An important way that family doctors can overcome conflict and act as role models for an inclusive society, is by making our practices open and acceptable to all patients from all different backgrounds. A patient asks to be greeted by their new name, even though the records hold the old name: patients using English as a second language may have difficulty using a telephone based booking system: a lady may have a strong cultural preference for a female doctor. A community riven by social conflicts may be brought together in the waiting room, a patient participation group, or a community leaders’ meeting called by a local family doctor to try to reduce local fights and damage. This all takes interpersonal skills, is driven by deep professional values, and must be delivered across the team.
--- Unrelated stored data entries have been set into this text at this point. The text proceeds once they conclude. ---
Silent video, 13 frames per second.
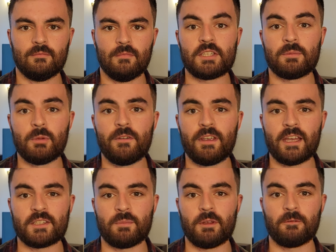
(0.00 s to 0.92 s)
This movie
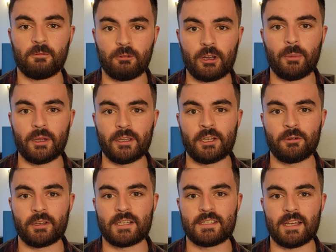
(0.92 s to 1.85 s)
has been frequently
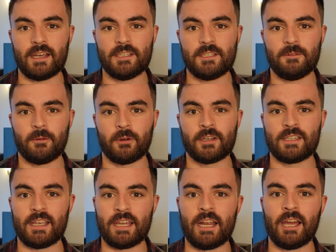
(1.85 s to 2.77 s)
criticized for
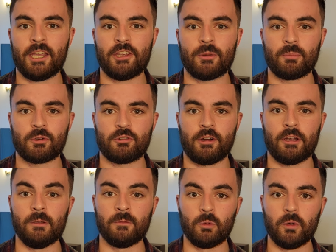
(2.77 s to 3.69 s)
its inaccurate
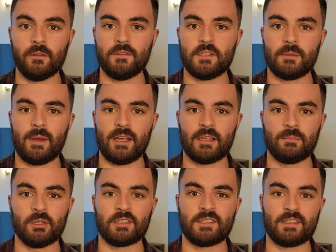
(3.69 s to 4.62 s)
portrayal of wolves to make them
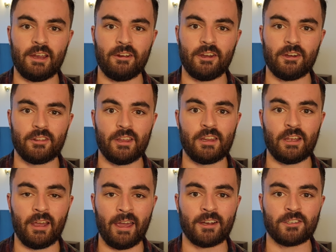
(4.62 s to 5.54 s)
look scarier than
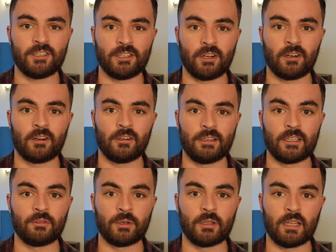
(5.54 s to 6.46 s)
they actually are
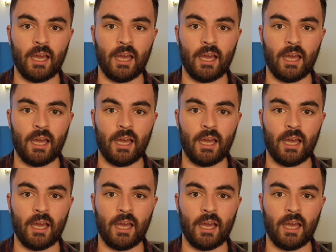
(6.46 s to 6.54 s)
in real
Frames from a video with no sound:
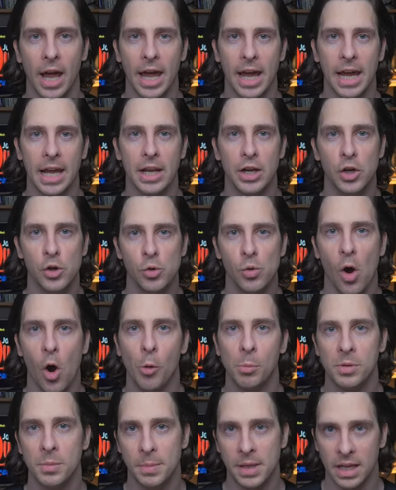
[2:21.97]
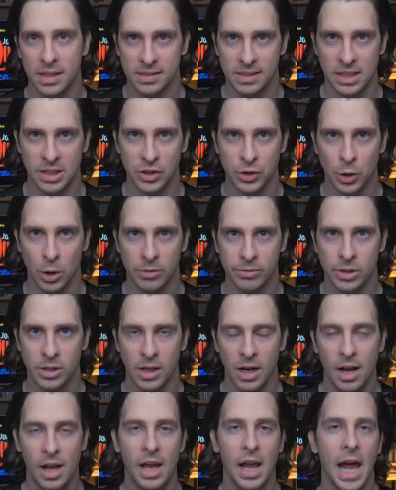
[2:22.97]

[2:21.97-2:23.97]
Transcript: a new OpenBSD server,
And this of course is also reflected within the consultation – how sensitive I am to the backgrounds of my patients, how much I am prepared to engage with sometimes very difficult personal issues that can profoundly challenge my own value system, and how I can help with healing - or indeed challenge their beliefs and customs if I think these may be harmful to them or others – these are the intrapersonal as well as interpersonal skills, which are particularly sophisticated parts of our residency training and ongoing professional development, and our discipline has put a lot of its intellectual energy into such areas. Even more ambitious is the kind of community development attempted by some innovative practices and health care system, where the work of family medicine is extended into interventions that address the social determinants of health.

If you want to influence someone else’s value system to focus on the patient as a person, and to be alert to equity issues and the needs of the poor and marginalised, then a very important role for family doctors and their communities is to be educators. I know that many of you will be hosting undergraduates and postgraduates to allow them to learn medicine outside hospital – to meet the people behind the diseases, and to see the ways in which their lives interact with their health and wellbeing. All that I have said about role modelling of patient centred care, regardless of the wealth or background or class of the patient, is a really important gift to a future doctor – and may also encourage them to make the choice to go into family medicine, perhaps to choose rural practice, or to work with vulnerable communities in different settings… So thank you to all those of you who are educators, playing these different roles - and please everyone try to add that role into your daily busy lives, because it can transform how learners think about patients and their own role as future doctors.

Ultimately, we have to return to values that unite rather than divide people, and create these inclusive approaches through our work and training, and indeed through our actions as citizens as well as doctors. In healthcare, and particularly in family practice, we have great opportunities to change the way people think. We have to stand together for the right of everyone to have good accessible affordable care that they can rely on – to have doctors they trust, and to be professionally worthy of their trust. We have to face up to our own prejudices and make good judgements about the right actions, informed both by facts and feelings. We can also show the right values in the face of stigma, prejudice, and indeed overt racism. And through our actions I hope we may bring some healing to our troubled world.